▼
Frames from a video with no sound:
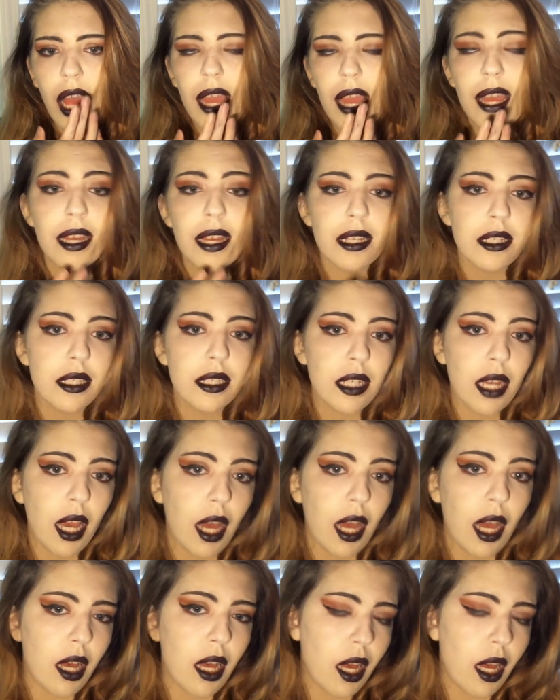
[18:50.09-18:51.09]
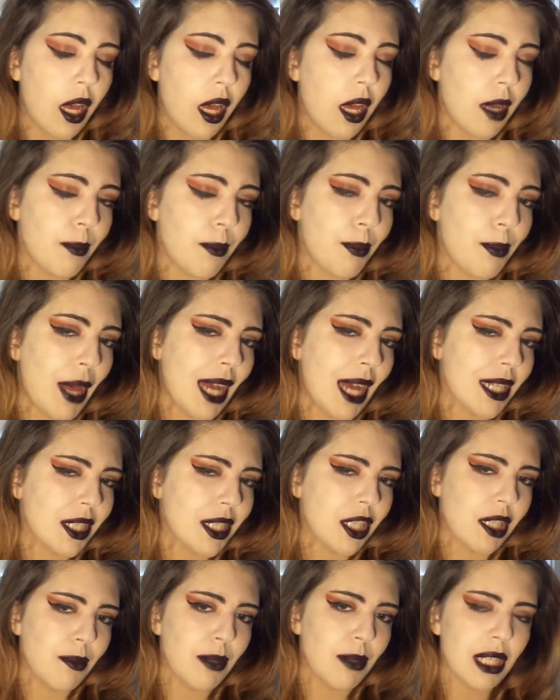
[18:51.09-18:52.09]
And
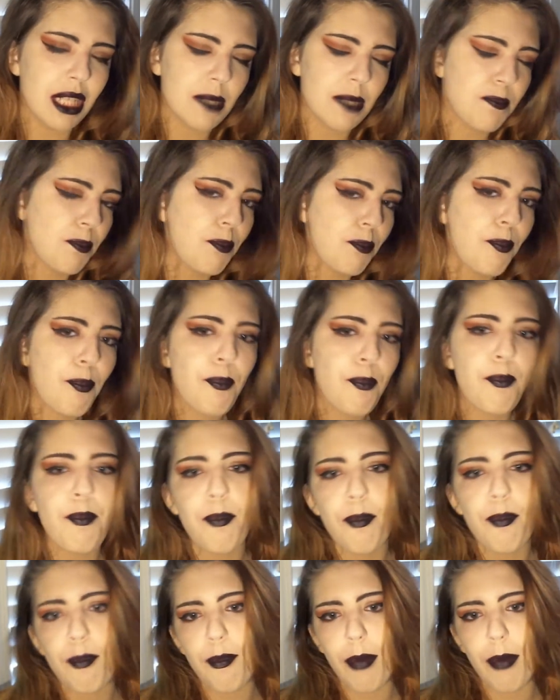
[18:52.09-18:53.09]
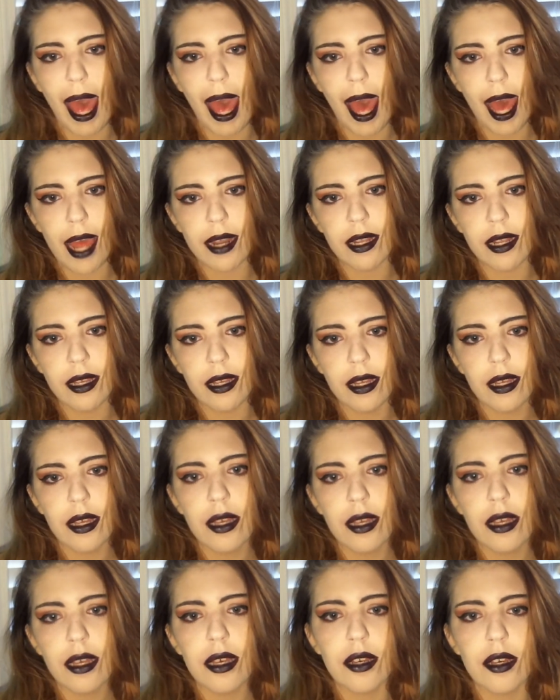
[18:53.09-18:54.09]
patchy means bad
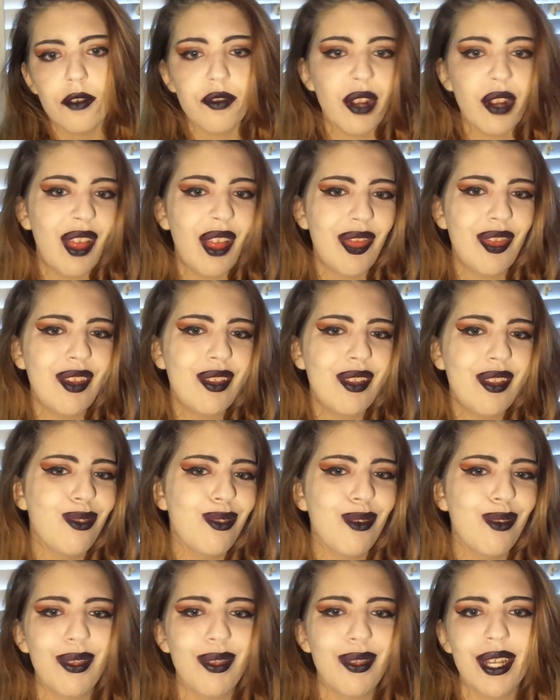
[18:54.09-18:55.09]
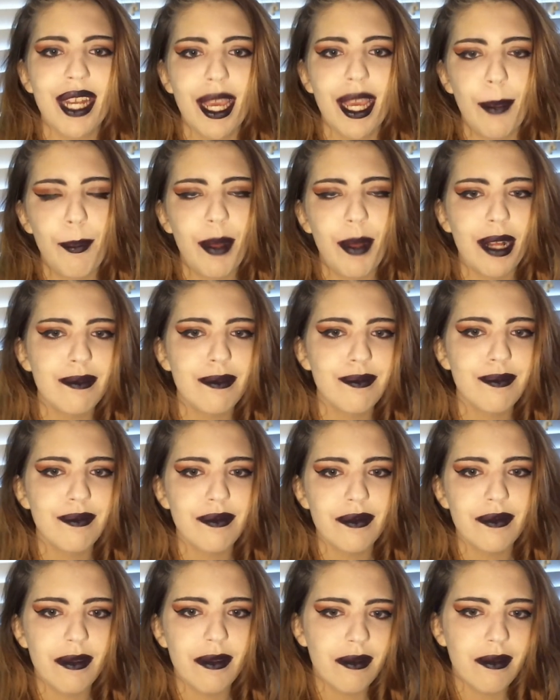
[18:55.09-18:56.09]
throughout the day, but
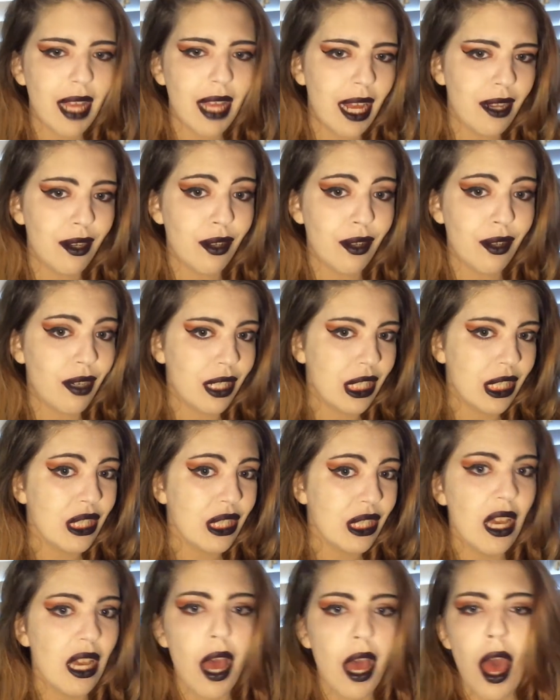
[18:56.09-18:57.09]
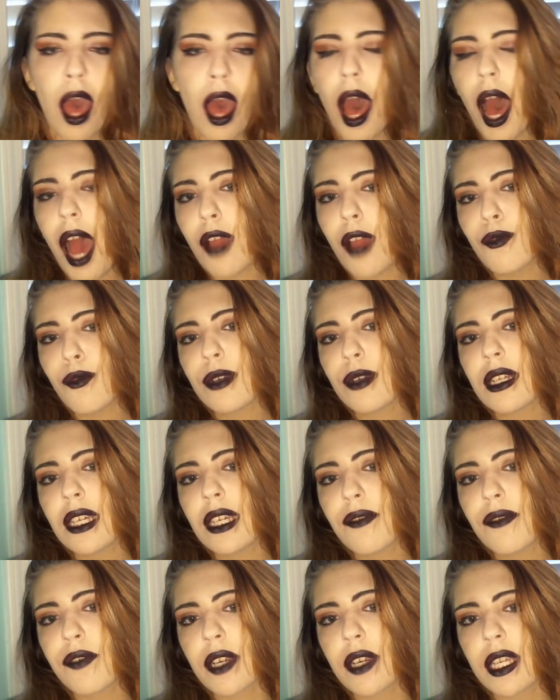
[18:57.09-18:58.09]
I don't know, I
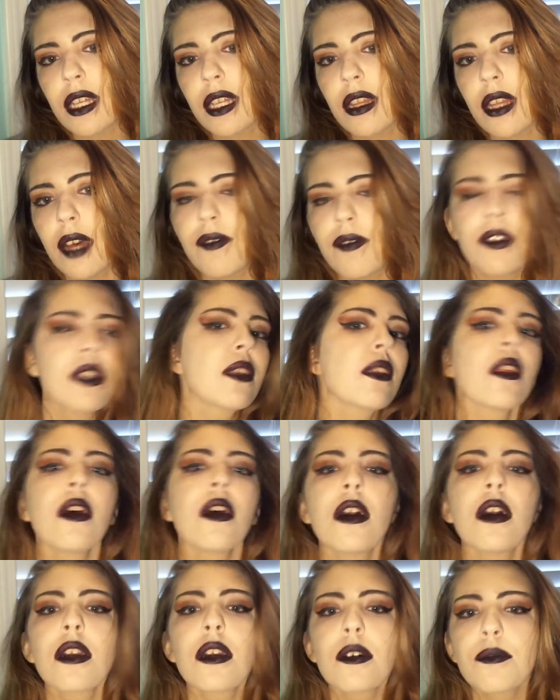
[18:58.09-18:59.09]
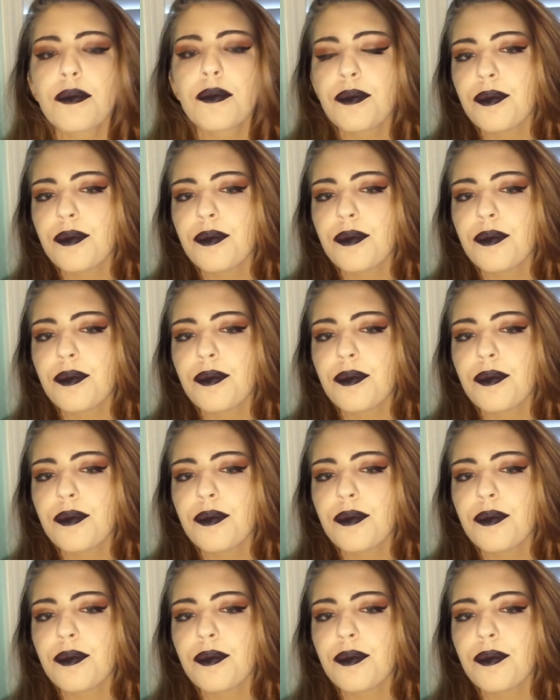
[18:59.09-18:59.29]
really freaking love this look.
▲
▼
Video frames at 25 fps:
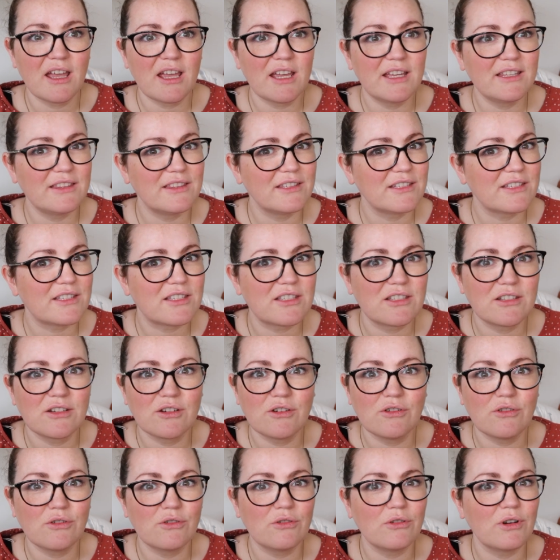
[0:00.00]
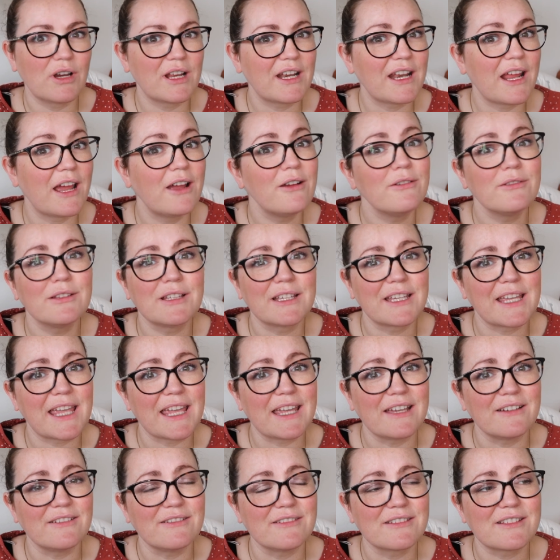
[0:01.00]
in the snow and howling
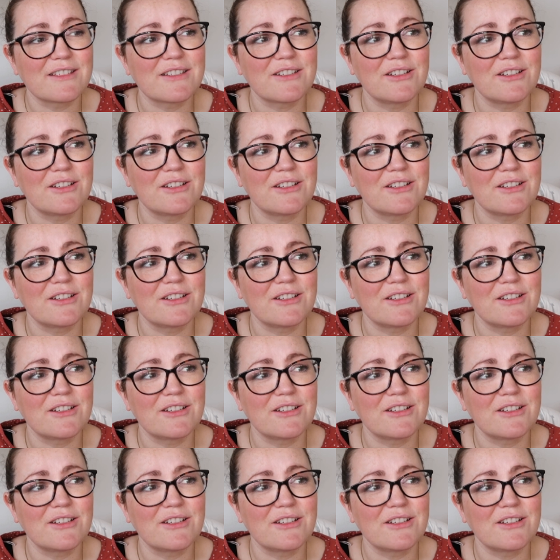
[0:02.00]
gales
▲
▼
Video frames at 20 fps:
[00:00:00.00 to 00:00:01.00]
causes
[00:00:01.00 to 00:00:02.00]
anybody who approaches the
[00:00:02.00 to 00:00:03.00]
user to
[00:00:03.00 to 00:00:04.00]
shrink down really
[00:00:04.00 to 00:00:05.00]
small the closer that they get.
▲
**TASK DESCRIPTION**:
Using the data above, set down each line from the line with "[18:51.09-18:52.09]" to the line with "[18:58.09-18:59.09]" exactly, both ends included, and leave the pictures behind. Nothing else belongs.

**ANSWER FOR THE TASK**:
[18:51.09-18:52.09]
And
[18:52.09-18:53.09]
[18:53.09-18:54.09]
patchy means bad
[18:54.09-18:55.09]
[18:55.09-18:56.09]
throughout the day, but
[18:56.09-18:57.09]
[18:57.09-18:58.09]
I don't know, I
[18:58.09-18:59.09]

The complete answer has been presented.